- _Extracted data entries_
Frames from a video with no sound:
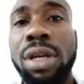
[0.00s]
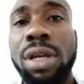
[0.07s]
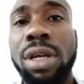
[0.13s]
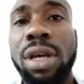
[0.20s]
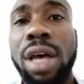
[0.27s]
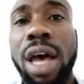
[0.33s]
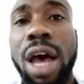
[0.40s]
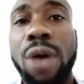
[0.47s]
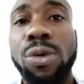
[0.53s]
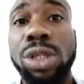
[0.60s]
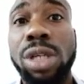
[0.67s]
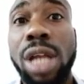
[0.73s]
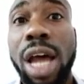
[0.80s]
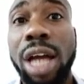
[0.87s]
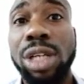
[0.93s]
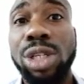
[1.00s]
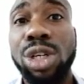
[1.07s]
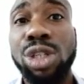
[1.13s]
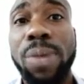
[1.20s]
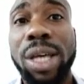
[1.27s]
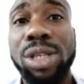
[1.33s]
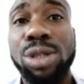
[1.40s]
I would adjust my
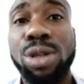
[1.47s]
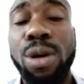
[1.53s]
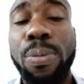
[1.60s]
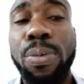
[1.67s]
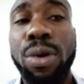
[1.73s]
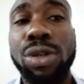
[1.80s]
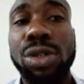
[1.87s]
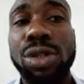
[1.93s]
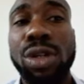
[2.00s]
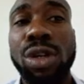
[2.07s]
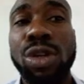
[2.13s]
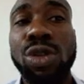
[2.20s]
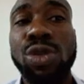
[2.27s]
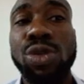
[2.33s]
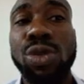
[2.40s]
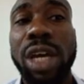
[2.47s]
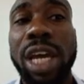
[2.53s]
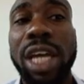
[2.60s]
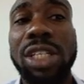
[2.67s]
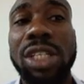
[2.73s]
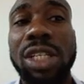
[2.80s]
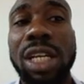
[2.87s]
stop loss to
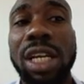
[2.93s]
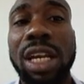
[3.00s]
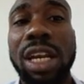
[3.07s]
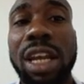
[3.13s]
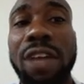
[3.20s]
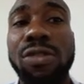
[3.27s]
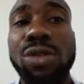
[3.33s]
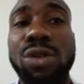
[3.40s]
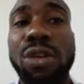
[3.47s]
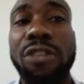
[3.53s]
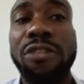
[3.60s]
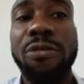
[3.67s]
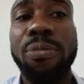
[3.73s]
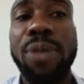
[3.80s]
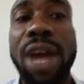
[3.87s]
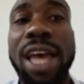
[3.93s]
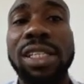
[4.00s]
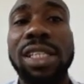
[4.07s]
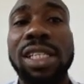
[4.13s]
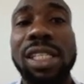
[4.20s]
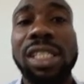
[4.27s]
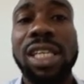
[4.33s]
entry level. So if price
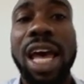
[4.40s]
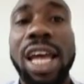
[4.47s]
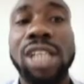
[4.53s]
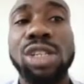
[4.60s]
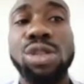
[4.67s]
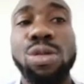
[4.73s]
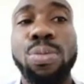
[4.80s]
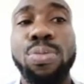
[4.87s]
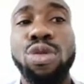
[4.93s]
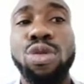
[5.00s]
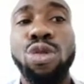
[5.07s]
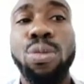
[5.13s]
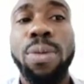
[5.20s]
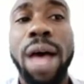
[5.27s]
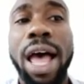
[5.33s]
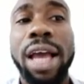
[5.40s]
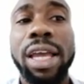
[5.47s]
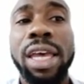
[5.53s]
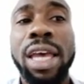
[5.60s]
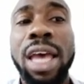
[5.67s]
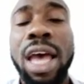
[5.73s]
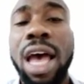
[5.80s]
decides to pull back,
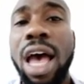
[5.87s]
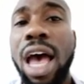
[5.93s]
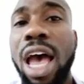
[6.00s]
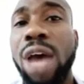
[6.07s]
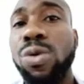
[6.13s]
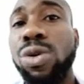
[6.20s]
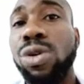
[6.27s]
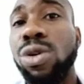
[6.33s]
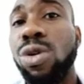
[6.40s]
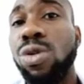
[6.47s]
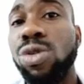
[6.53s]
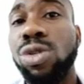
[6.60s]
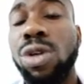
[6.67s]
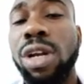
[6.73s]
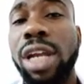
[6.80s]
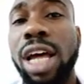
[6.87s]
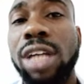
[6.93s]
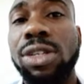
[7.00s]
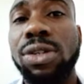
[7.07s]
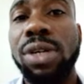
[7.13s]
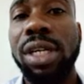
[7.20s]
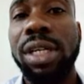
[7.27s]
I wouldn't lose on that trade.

- _Problem description_
What is needed is an exact copy of the data, without any pictures.

- _Your response_
Frames from a video with no sound:
[0.00s]
[0.07s]
[0.13s]
[0.20s]
[0.27s]
[0.33s]
[0.40s]
[0.47s]
[0.53s]
[0.60s]
[0.67s]
[0.73s]
[0.80s]
[0.87s]
[0.93s]
[1.00s]
[1.07s]
[1.13s]
[1.20s]
[1.27s]
[1.33s]
[1.40s]
I would adjust my
[1.47s]
[1.53s]
[1.60s]
[1.67s]
[1.73s]
[1.80s]
[1.87s]
[1.93s]
[2.00s]
[2.07s]
[2.13s]
[2.20s]
[2.27s]
[2.33s]
[2.40s]
[2.47s]
[2.53s]
[2.60s]
[2.67s]
[2.73s]
[2.80s]
[2.87s]
stop loss to
[2.93s]
[3.00s]
[3.07s]
[3.13s]
[3.20s]
[3.27s]
[3.33s]
[3.40s]
[3.47s]
[3.53s]
[3.60s]
[3.67s]
[3.73s]
[3.80s]
[3.87s]
[3.93s]
[4.00s]
[4.07s]
[4.13s]
[4.20s]
[4.27s]
[4.33s]
entry level. So if price
[4.40s]
[4.47s]
[4.53s]
[4.60s]
[4.67s]
[4.73s]
[4.80s]
[4.87s]
[4.93s]
[5.00s]
[5.07s]
[5.13s]
[5.20s]
[5.27s]
[5.33s]
[5.40s]
[5.47s]
[5.53s]
[5.60s]
[5.67s]
[5.73s]
[5.80s]
decides to pull back,
[5.87s]
[5.93s]
[6.00s]
[6.07s]
[6.13s]
[6.20s]
[6.27s]
[6.33s]
[6.40s]
[6.47s]
[6.53s]
[6.60s]
[6.67s]
[6.73s]
[6.80s]
[6.87s]
[6.93s]
[7.00s]
[7.07s]
[7.13s]
[7.20s]
[7.27s]
I wouldn't lose on that trade.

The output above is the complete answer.